Monday, May 15, 2006
Childless on Mother's Day, Thank God
I gave a little boy the finger yesterday.
I’m not proud of it, but he deserved it. Maybe it’s just me, but it seemed like all the chilluns were acting out on Sunday, the day we celebrate our mothers. My mom was out of town so I was able to avoid the traditional brunches, flowers and cards. (Think I can still get a Mother’s Day card on sale?) So I was able to treat Sunday like a typical day, but I realized something.
I HATE KIDS.
Whew. I said it. When I say hate, I don’t mean ‘hate’ in the true sense. I don’t mean it in the ‘get your kid away from me’ way. Of course not. I mean it in the ‘get your loud-mouthed, snotty-nosed brat away from me before I rip off my belt and go Godfather Pt. II on him/her.’
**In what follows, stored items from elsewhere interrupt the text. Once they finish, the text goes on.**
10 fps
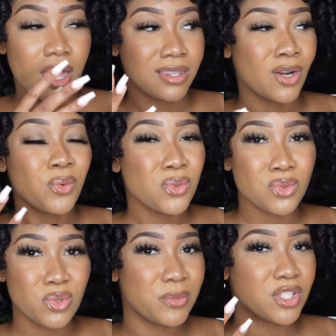They don't
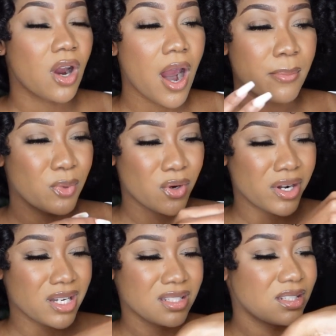use too much
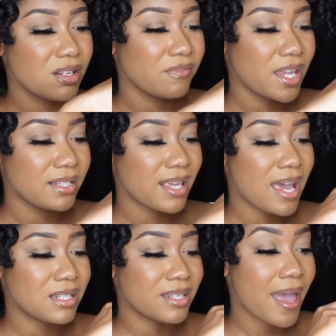cardboard and stuff like
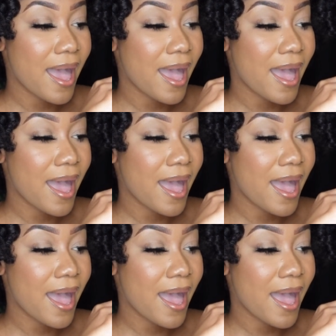that to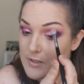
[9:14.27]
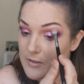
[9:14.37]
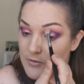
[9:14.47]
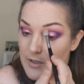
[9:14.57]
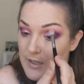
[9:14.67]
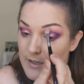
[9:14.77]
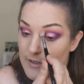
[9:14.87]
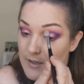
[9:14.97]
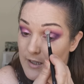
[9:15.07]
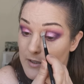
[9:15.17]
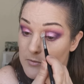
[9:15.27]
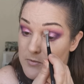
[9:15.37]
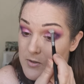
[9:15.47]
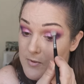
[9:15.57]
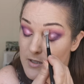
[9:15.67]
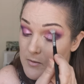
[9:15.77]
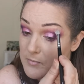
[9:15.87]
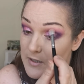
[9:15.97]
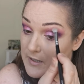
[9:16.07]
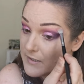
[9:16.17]
See if that helps with the
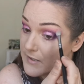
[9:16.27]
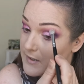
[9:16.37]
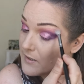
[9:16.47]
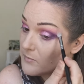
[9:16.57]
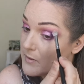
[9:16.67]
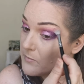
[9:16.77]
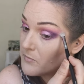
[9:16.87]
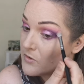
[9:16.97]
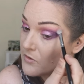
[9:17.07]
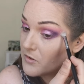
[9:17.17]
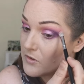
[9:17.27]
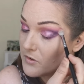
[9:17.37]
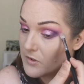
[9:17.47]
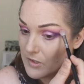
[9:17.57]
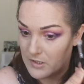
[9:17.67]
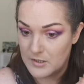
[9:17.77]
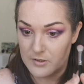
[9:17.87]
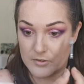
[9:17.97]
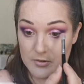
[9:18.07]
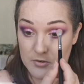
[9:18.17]
blending a bit more.
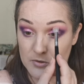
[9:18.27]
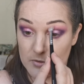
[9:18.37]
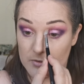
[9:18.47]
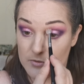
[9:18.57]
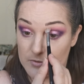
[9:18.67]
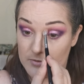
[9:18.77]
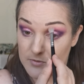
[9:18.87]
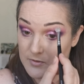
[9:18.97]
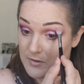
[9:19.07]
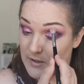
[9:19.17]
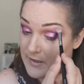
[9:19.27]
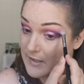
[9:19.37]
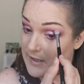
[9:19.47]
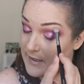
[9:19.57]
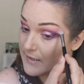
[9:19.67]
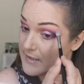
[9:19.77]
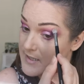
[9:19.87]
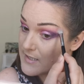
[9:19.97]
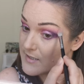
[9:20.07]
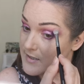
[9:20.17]
Oh, okay,
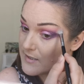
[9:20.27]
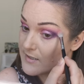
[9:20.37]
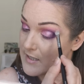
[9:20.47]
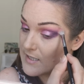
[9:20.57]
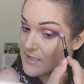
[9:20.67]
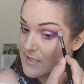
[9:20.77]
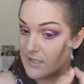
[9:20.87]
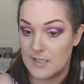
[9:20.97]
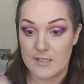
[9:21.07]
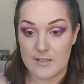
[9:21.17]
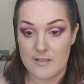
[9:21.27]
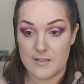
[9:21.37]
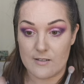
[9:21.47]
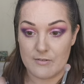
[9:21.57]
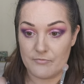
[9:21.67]
that's that's nice.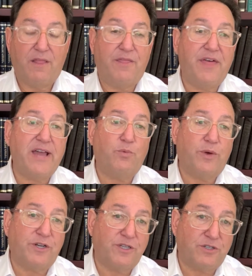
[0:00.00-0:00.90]
then
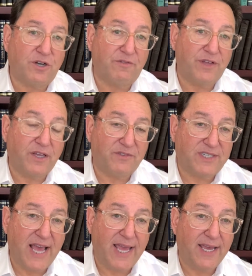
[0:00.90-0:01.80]
we're deserving of
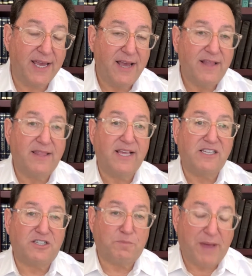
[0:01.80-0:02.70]
saying
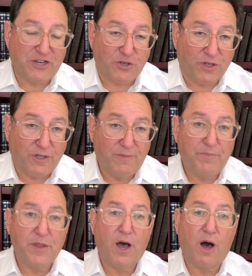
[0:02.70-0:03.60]
these special,
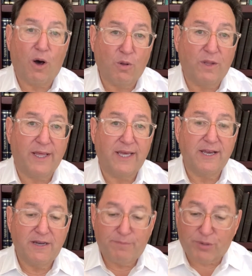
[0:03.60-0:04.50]
holy
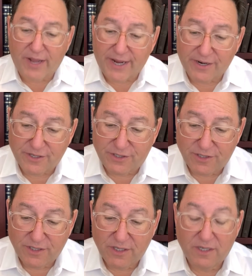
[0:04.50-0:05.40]

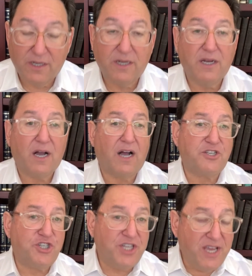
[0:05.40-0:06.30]
prayers,
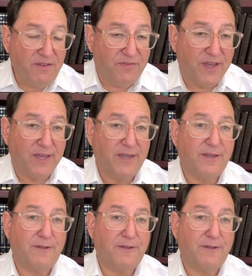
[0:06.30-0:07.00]
achieving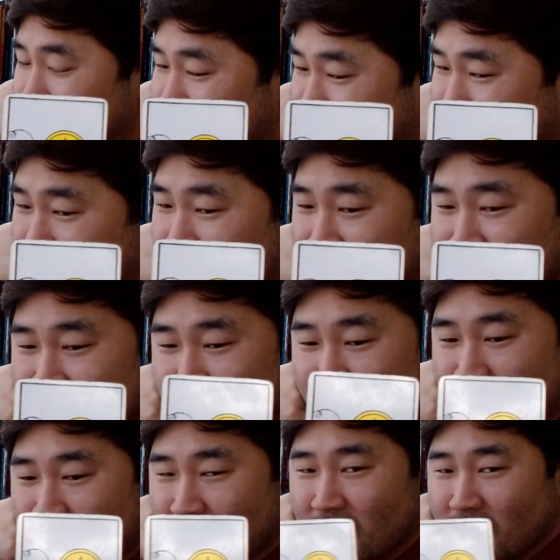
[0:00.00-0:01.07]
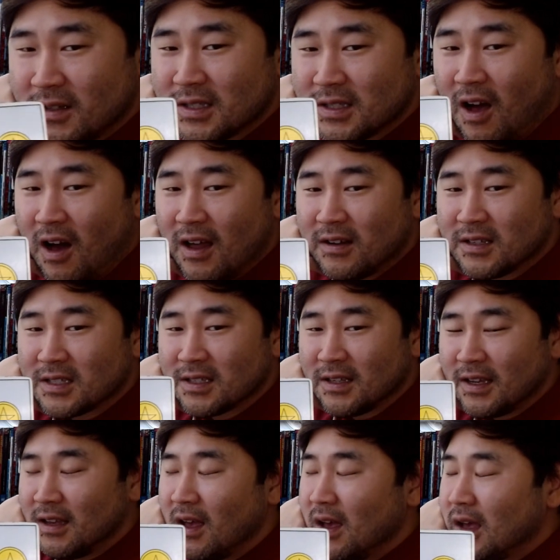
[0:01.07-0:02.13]
Ace of Pentacles,
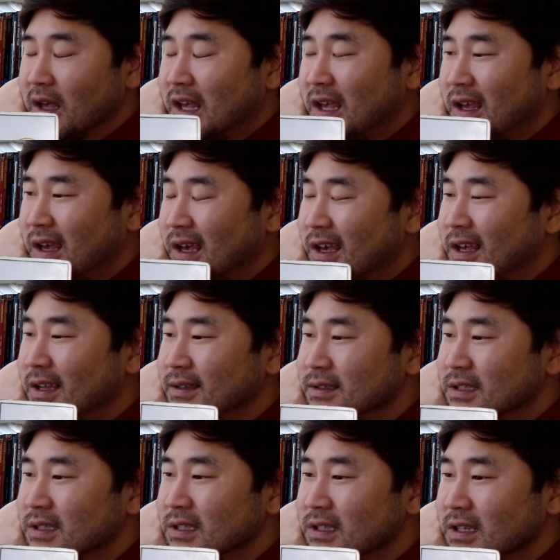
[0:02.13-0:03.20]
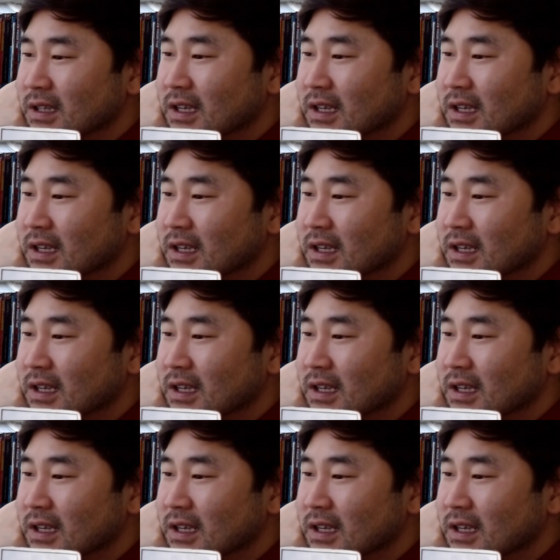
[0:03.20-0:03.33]
honestly, he is...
See, there are kids and there are KIDS. Kids are cute and innocent. They hold their mommy and daddy’s hand and follow directions. KIDS have one finger up their nose, another up their butt and they scream like banshees. They run through store aisles knocking down everything in sight, with their harried parents acting like they don’t know them.
I visited the only place where I’m loved and respected, Targé, aka Target. Everywhere I went, there was a mother pushing a stroller with a screaming child inside. I wanted to grab the poor women by the hands and say, “Isn’t this your day? Toss that lil’ sucker to your husband and run. Run!” But I didn’t, ‘cause I don’t give unsolicited advice.
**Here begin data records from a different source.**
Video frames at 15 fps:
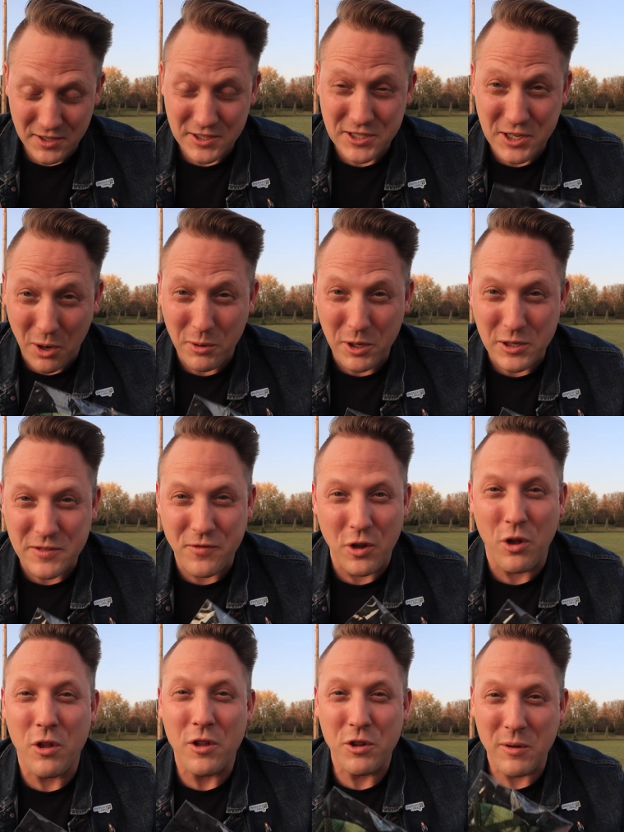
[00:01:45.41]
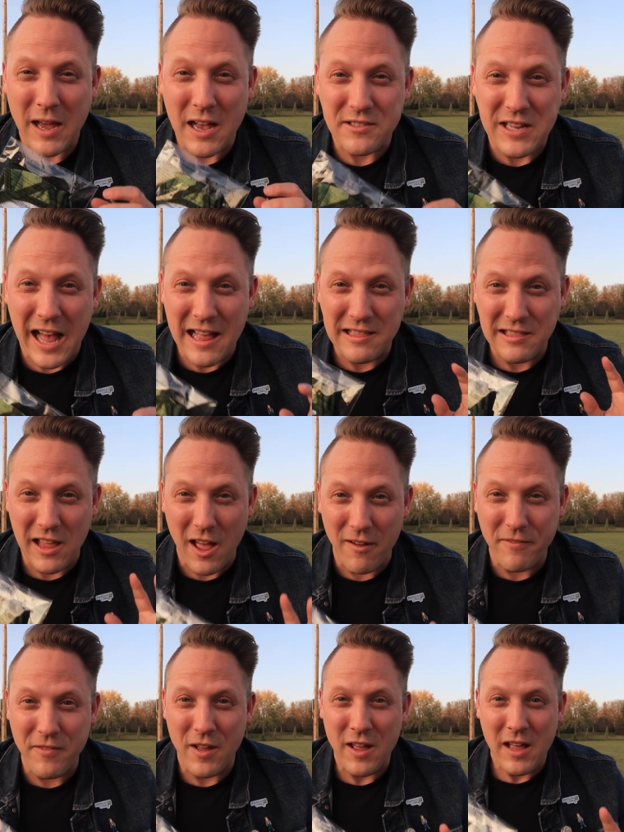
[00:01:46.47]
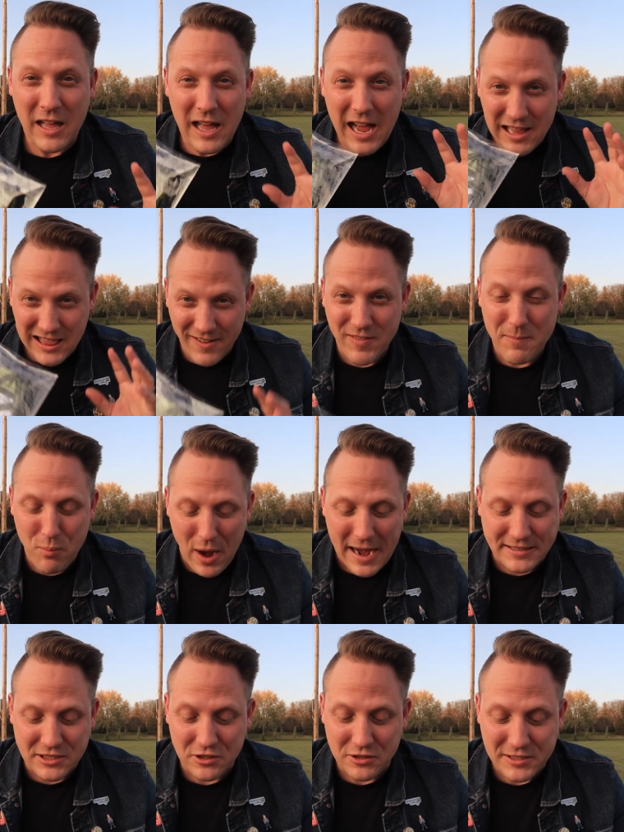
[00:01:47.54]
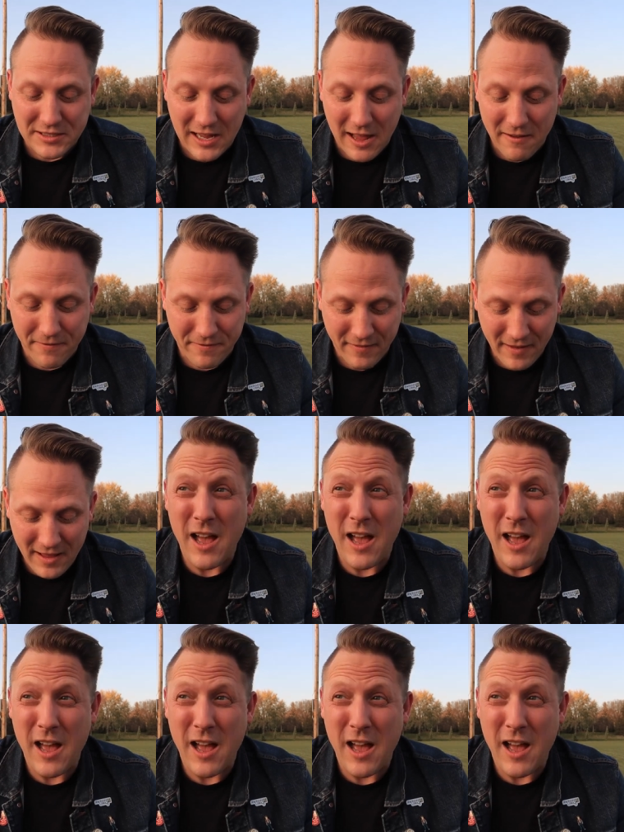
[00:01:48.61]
so useful. You guys, I love, I love the practical stuff.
I didn’t see the KID until I was walking to my car. Actually, I didn’t see him. I heard him, which is how it always is with KIDS. He was the first one out of his family’s car and he shrieked. I turned around and gave him a look like, WTF? He stopped and stared. I think I was the first black person this little boy saw. Which is sad, given the fact that he was at least half black and his accompanying mother and sister were both white. Then he started hopping and screaming, “I YELL LIKE A GIRL” (I don't even want to touch that statement), which emanated through the entire parking lot. Mom tried to calm him down, but to no avail.
I got in my car and he looked at me, and that’s when I mentally shot my middle finger in the air. That’ll learn ‘em. Sometimes you gotta take matters into your own hands when it comes to the KIDS.